Plot Summary: After becoming the youngest female, minority judge elevated to the bench in her state, Angela Sylvester quickly finds herself trapped into a ‘Kids for Pay’ prison scam orchestrated by her boss, Judge Cynthia Paulino. Fearing her legal career and dream of becoming a federal judge is over, she struggles and her career spirals out of control. Afraid, she takes the advice of a close friend and turns to her faith to find the strength needed to redeem herself of the crimes committed.

A Question of Faith [2017] (Movie Review)

Have you donated your organs today?

Plot Summary

When David Newman’s son dies tragically from a texting and driving accident, the doctors come around looking for his son’s organs to harvest so they can save a dying white girl who has a budding musical career ahead of her.  David is trying to take over head pastor duties from his Scripture-reading-robot father, but the pressure is too much, especially when his wife fully embraces advocating for organ donation in the schools.  Kate Hernandez feels like she has no hope left when her daughter is thrown into jail for texting and driving, but somehow, all of these characters come together in the end in an underserved church sing-off so they can feel good about themselves again.

 

Production Quality (2.5 points)

Despite past production snafus, Kevan Otto has found himself more financially successful in A Question of Faith due to PureFlix’s assistance.  This newfound funding has paid off, as there are very few errors in this production.  Video quality, camera work, and audio quality are all professional.  The soundtrack leaves something to be desired, but it’s not that significant.  Sets, locations, and props are all appropriate and well-constructed.  The biggest issues to point out here are some small editing issues due to the confusing plot presentation.  Yet when you compare this great production with the plot that accompanies it, it’s like daylight and dark.

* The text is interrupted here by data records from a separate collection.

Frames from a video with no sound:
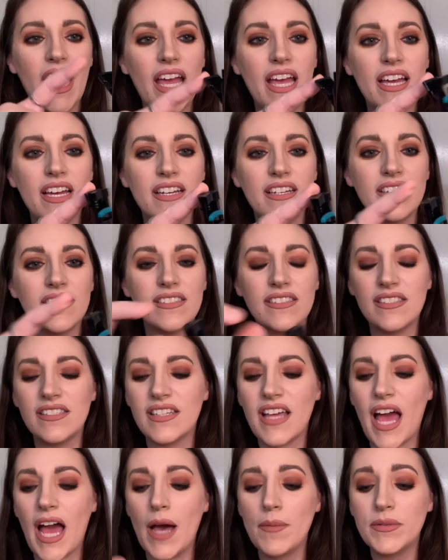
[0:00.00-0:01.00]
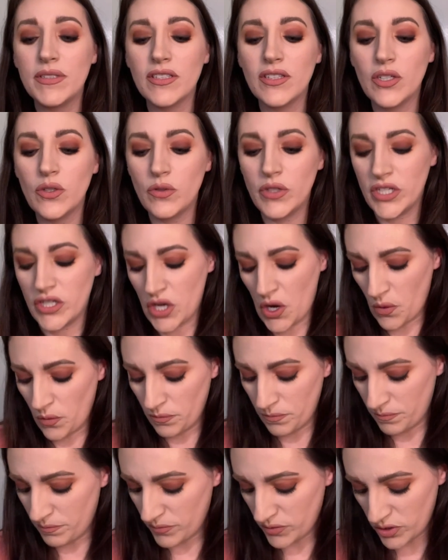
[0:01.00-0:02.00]
and absolutely no,
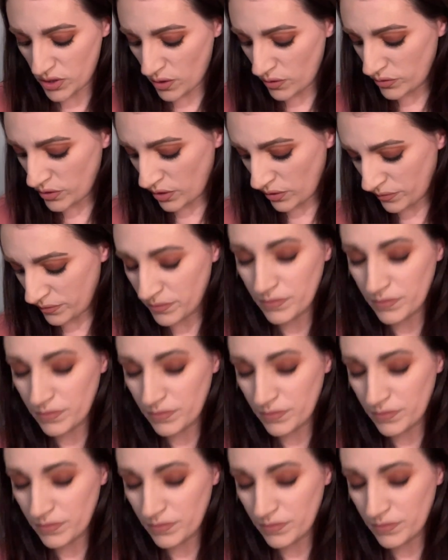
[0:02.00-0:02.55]
no, no,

Plot and Storyline Quality (-1 points)

Kevan Otto has not lost his unusual storylines of old, yet A Question of Faith manages to somehow be worse than WWJD, Lukewarm, Online, and Decision.  Even though it seems like on its face that this movie is going to be a ninety-minute public service announcement on the dangers of texting and driving, the plot actually has a very sick and twisted obsession with organ donation.  Don’t get me wrong—organ donation is fine if you want to do that, but trying to force the issue like this is downright strange and off-putting.  Combine that with the plastic and empty portrayal of Christians (as usual) and basically no substantial dialogue, this plot is a real doozy.  Time is wasted on meandering ideas that have no real purpose or focus except to be threaded together by that annoying guy who’s always slapping Bible verses on everyone’s problems.  Tragedies are treated very lightly and callously, thus warranting some of the characters to ask other characters if they even care, which is a valid point.  In the end, the only purpose to this film is to push public service announcements and strange causes and culminates in a ridiculously endless sermonizing concert sequences that rivals God’s Not Dead.  Needless to say, Kevan Otto still hasn’t learned anything.

Acting Quality (1 point)

A lot of these cast members are fearfully lifeless, but then again, they really don’t have much to work with in the line department.  Emotions are bland and most performances are very stock.  T. C. Stallings always posts above average performances, but everyone else seems lost and confused.  It seems like the idea here was to paste a bunch of ‘big name’ cast members into this movie and hope it stuck.  It didn’t work.

Conclusion

These days, all you have to do to get a large budget signed off on your film is a random cause, some recognizable cast members, and maybe a big musical number.  Don’t get us wrong—it’s extremely important to promote great causes in films—but this isn’t the way.  Even if this was a palatable cause, it’s not presented well at all.  None of these characters are able to be related to as people; they’re just pawns in an obvious money-making game.  Any opening weekend hype surrounding this film is sure to die away as Christian audiences once again quietly wonder where all the good Christian movies are.